Ruling to strike down Michigan gay marriage ban put on hold

Ruling to strike down Michigan gay marriage ban put on hold
Two women exchange rings during their wedding ceremony in the hallway of the Oakland County Courthouse as the woman officiating the wedding reads the marriage vows from her cell phone, after a Michigan federal judge ruled a ban on same-sex marriage violates the U.S. Constitution and must be overturned in Pontiac, Michigan March 22, 2014.

PONTIAC, Michigan - A US appeals court on Saturday placed a temporary hold on a federal judge's ruling that struck down Michigan's ban on gay marriage, a move that followed hastily arranged and joyful wedding ceremonies in the state.

The decision by the US Court of Appeals for the Sixth Circuit came one day after the lower court's ruling, which briefly made Michigan the 18th state in the nation to allow same-sex marriage.

With a temporary stay granted, same-sex couples married on Saturday could find themselves in legal limbo.

The federal appeals court issued a temporary stay in the case until Wednesday, and directed attorneys for the same-sex couple that sued in the case to respond to the state attorney general's request to place the lower court's ruling on hold pending an appeal.

"To allow a more reasoned consideration of the motion to stay, it is ordered that the district court's judgment is temporarily stayed until Wednesday," the ruling said.

The Detroit News reported that in total four counties issued 323 marriage licenses on Saturday before most clerks closed for the day at 1 p.m. local time.

At least 50 people had lined up in the Oakland County clerk's office in Pontiac, on the outskirts of the Detroit metropolitan area, when Clerk Lisa Brown arrived to open it at 8 a.m. local time carrying a heart-shaped balloon.

Brown's staff was among workers in several counties who handed out paperwork to couples undeterred by the Michigan attorney general's immediate appeal of the judge's decision.

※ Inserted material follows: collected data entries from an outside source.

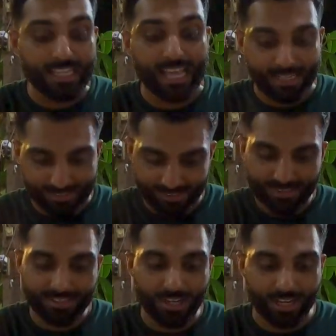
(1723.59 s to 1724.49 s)
The
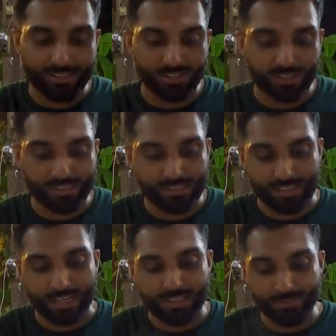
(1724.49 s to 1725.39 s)
legs. Okay, yes. So this
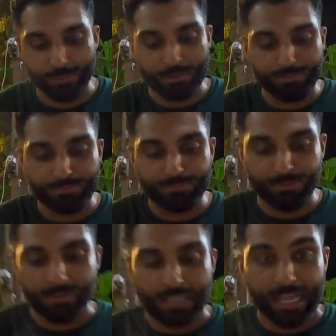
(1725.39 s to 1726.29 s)
is like from
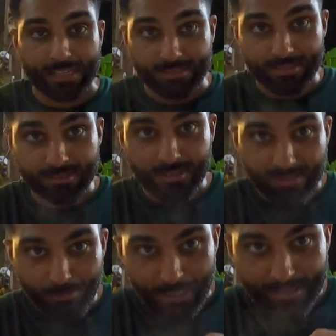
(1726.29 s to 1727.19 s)
the legs.
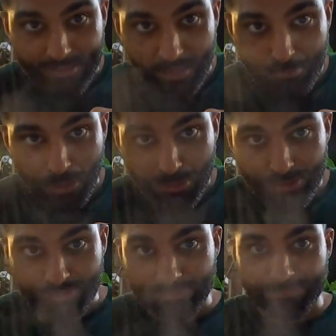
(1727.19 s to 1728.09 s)
It's a big thick bone.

Frank Colasonti, 61, and James Barclay Ryder, 48, became the first gay couple to marry in the county. They wore dark suits, with "Same Love, Same Rights" lapel pins.

"We're going to celebrate with a nice quiet lunch and then go pick out our wedding rings," Colasonti said following the ceremony, which took place 26 years after they met at a church.

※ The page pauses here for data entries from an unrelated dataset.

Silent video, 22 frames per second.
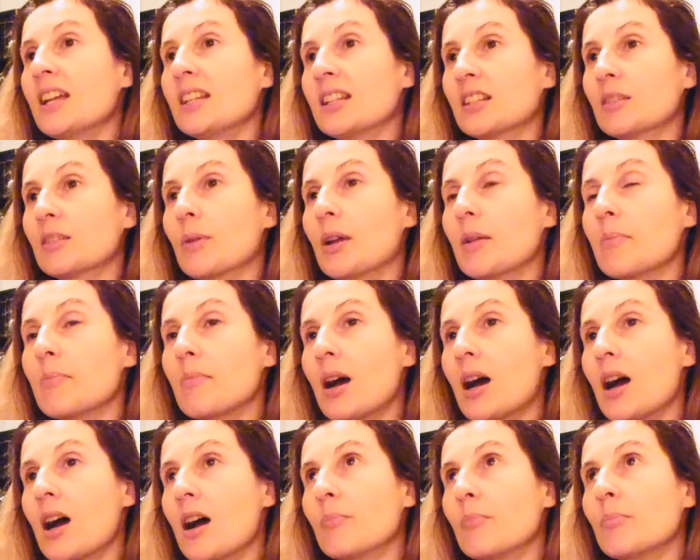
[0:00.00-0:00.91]
that my
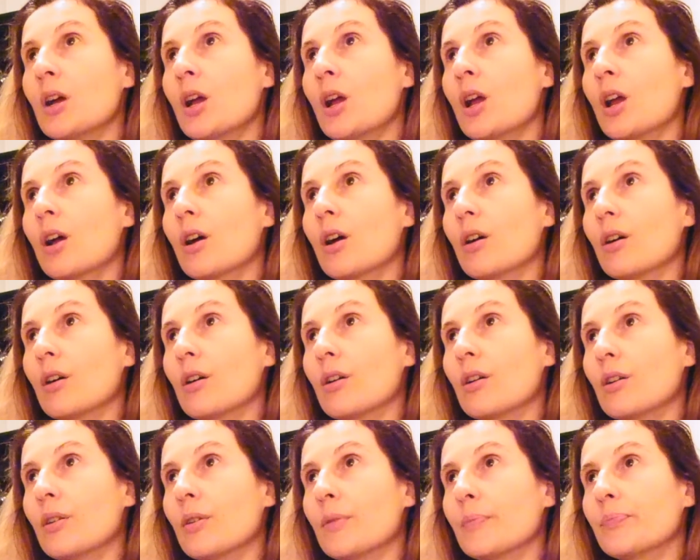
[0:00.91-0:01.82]
mom
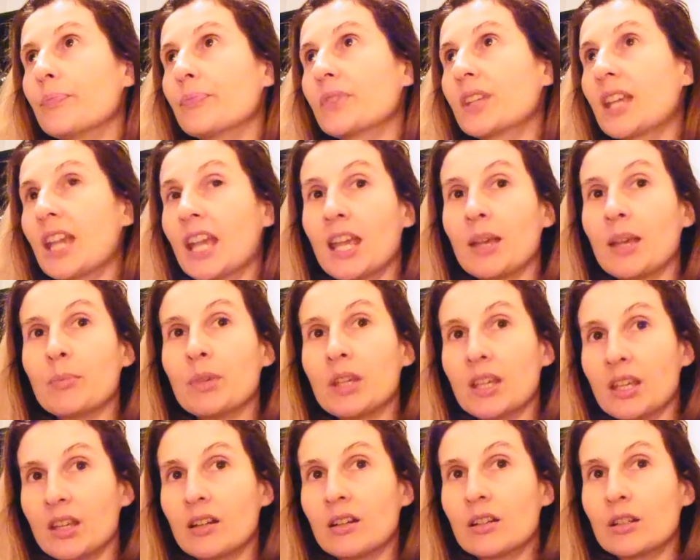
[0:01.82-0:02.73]
um, came
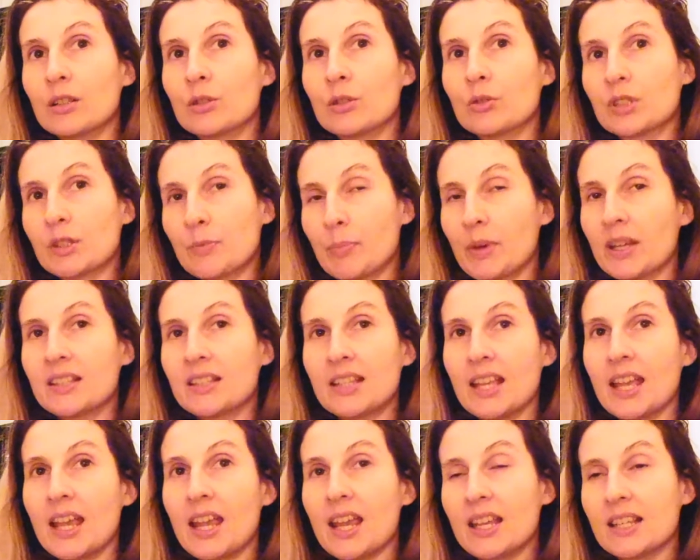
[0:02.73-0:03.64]
here to spend
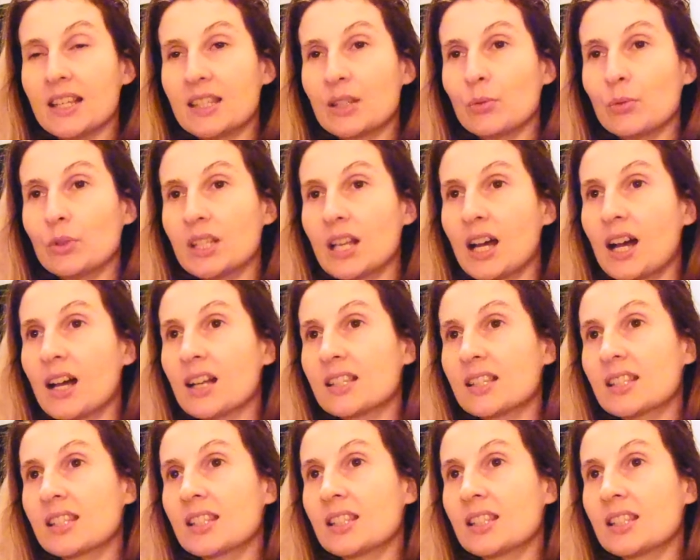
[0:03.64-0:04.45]
days with us,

Moments later, a lesbian couple emerged from the ceremony room, filling the corridor with elated shouts. As more couples arrived, Brown moved the proceedings to an auditorium for a mass wedding ceremony of a dozen couples or more.

Clerics who support gay and lesbian rights also arrived and found quiet corners in the hallways to conduct private ceremonies for couples clutching their newly issued licenses.

Clerks in at least three other counties - Washtenaw, Ingham and Muskegon - opened outside normal business hours on Saturday to issue marriage licenses.